═════ DATA IN THIS EXERCISE

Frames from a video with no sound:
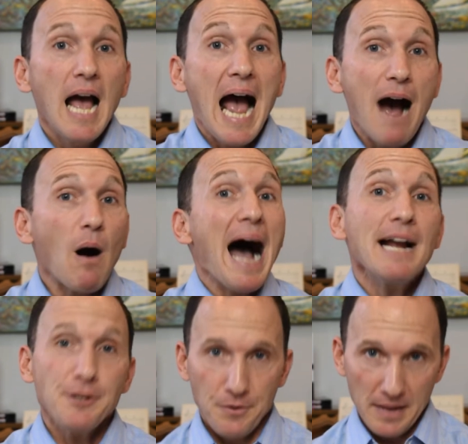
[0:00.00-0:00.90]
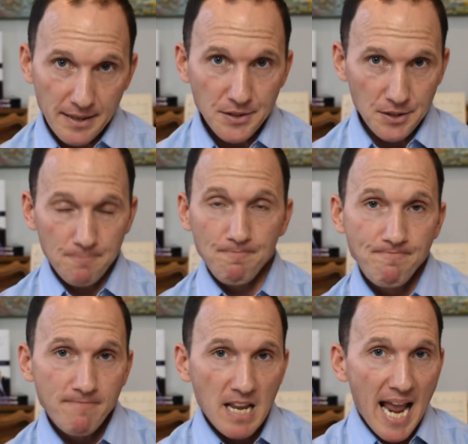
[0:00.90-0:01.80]
How I do this
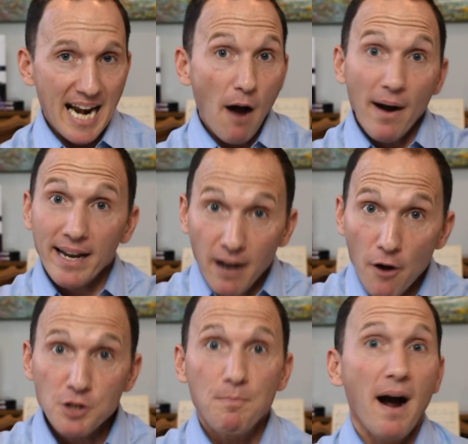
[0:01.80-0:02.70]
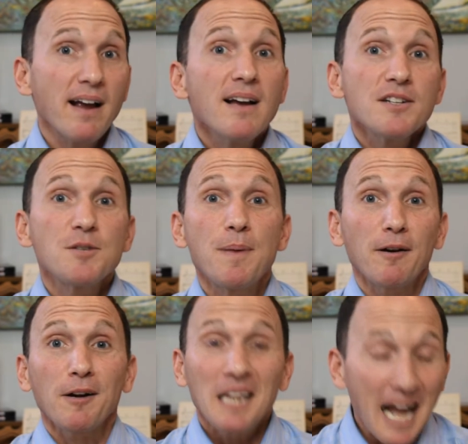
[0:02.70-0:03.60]
and how I coach my
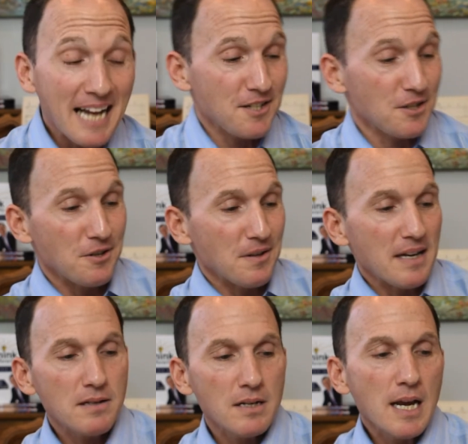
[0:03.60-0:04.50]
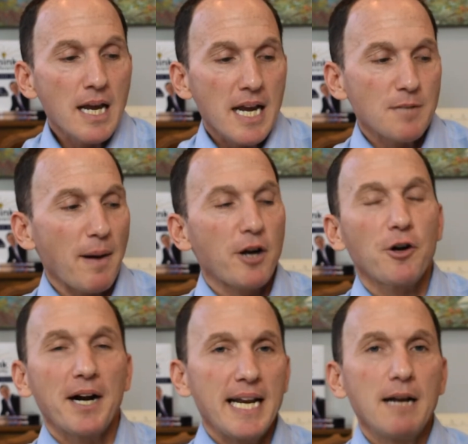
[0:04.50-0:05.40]
speaker clients to do this is by
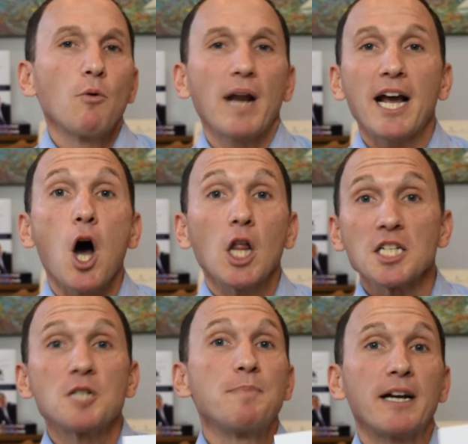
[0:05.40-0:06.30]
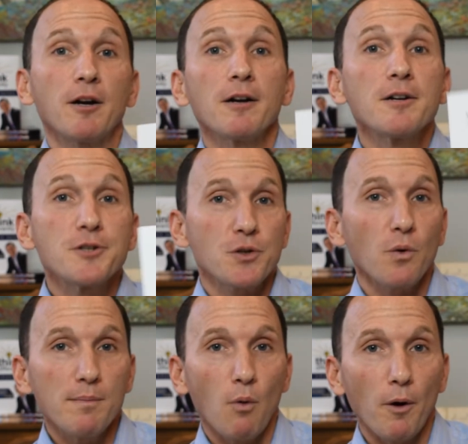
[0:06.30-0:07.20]
creating what I call a speaker
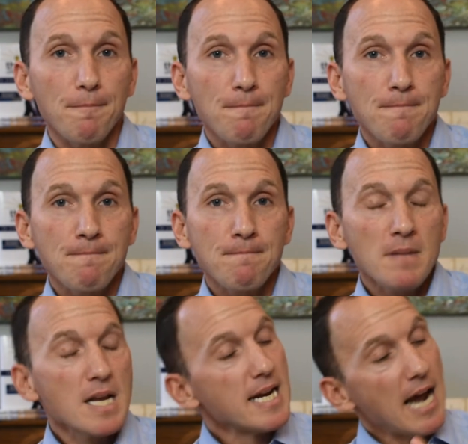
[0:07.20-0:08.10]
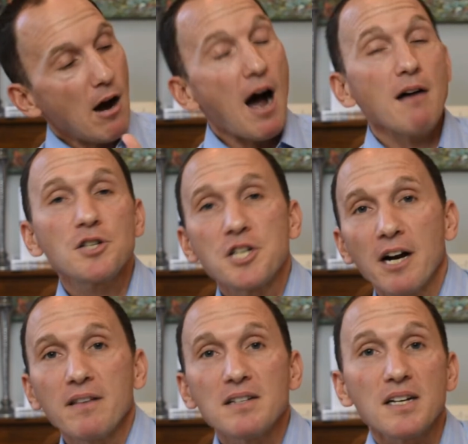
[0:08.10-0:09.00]
storyboard. Now, I'll
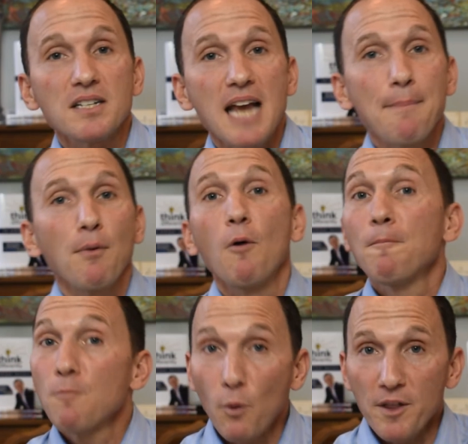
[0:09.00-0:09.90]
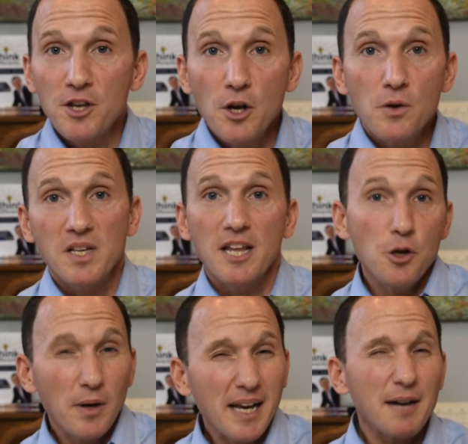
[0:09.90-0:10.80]
share this example with you so that
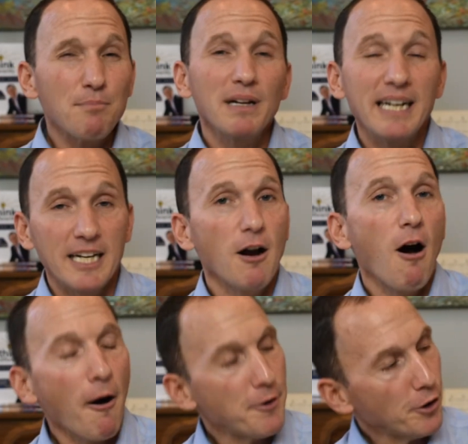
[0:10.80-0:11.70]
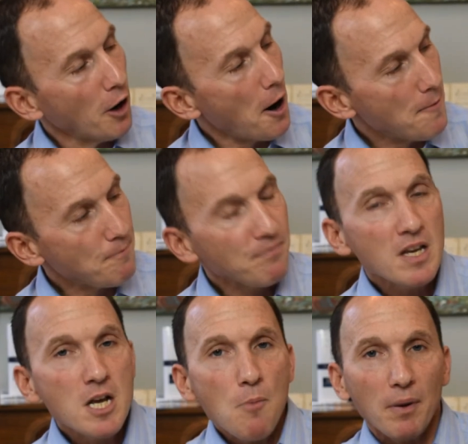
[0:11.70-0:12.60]
you can complete it on your own.
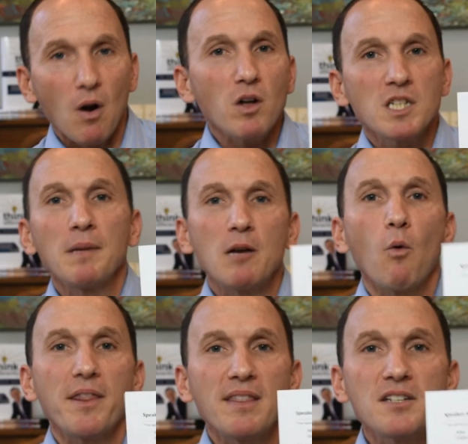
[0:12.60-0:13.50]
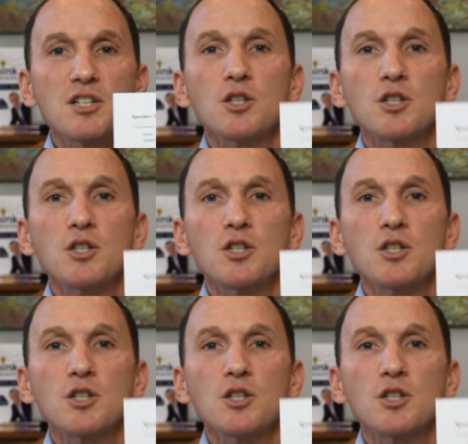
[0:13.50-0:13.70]
But ultimately, what this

══════════

**TO DO:** If a record holds a picture, drop the picture and return the rest of it exactly.

**YOUR SOLUTION:**
Frames from a video with no sound:
[0:00.00-0:00.90]
[0:00.90-0:01.80]
How I do this
[0:01.80-0:02.70]
[0:02.70-0:03.60]
and how I coach my
[0:03.60-0:04.50]
[0:04.50-0:05.40]
speaker clients to do this is by
[0:05.40-0:06.30]
[0:06.30-0:07.20]
creating what I call a speaker
[0:07.20-0:08.10]
[0:08.10-0:09.00]
storyboard. Now, I'll
[0:09.00-0:09.90]
[0:09.90-0:10.80]
share this example with you so that
[0:10.80-0:11.70]
[0:11.70-0:12.60]
you can complete it on your own.
[0:12.60-0:13.50]
[0:13.50-0:13.70]
But ultimately, what this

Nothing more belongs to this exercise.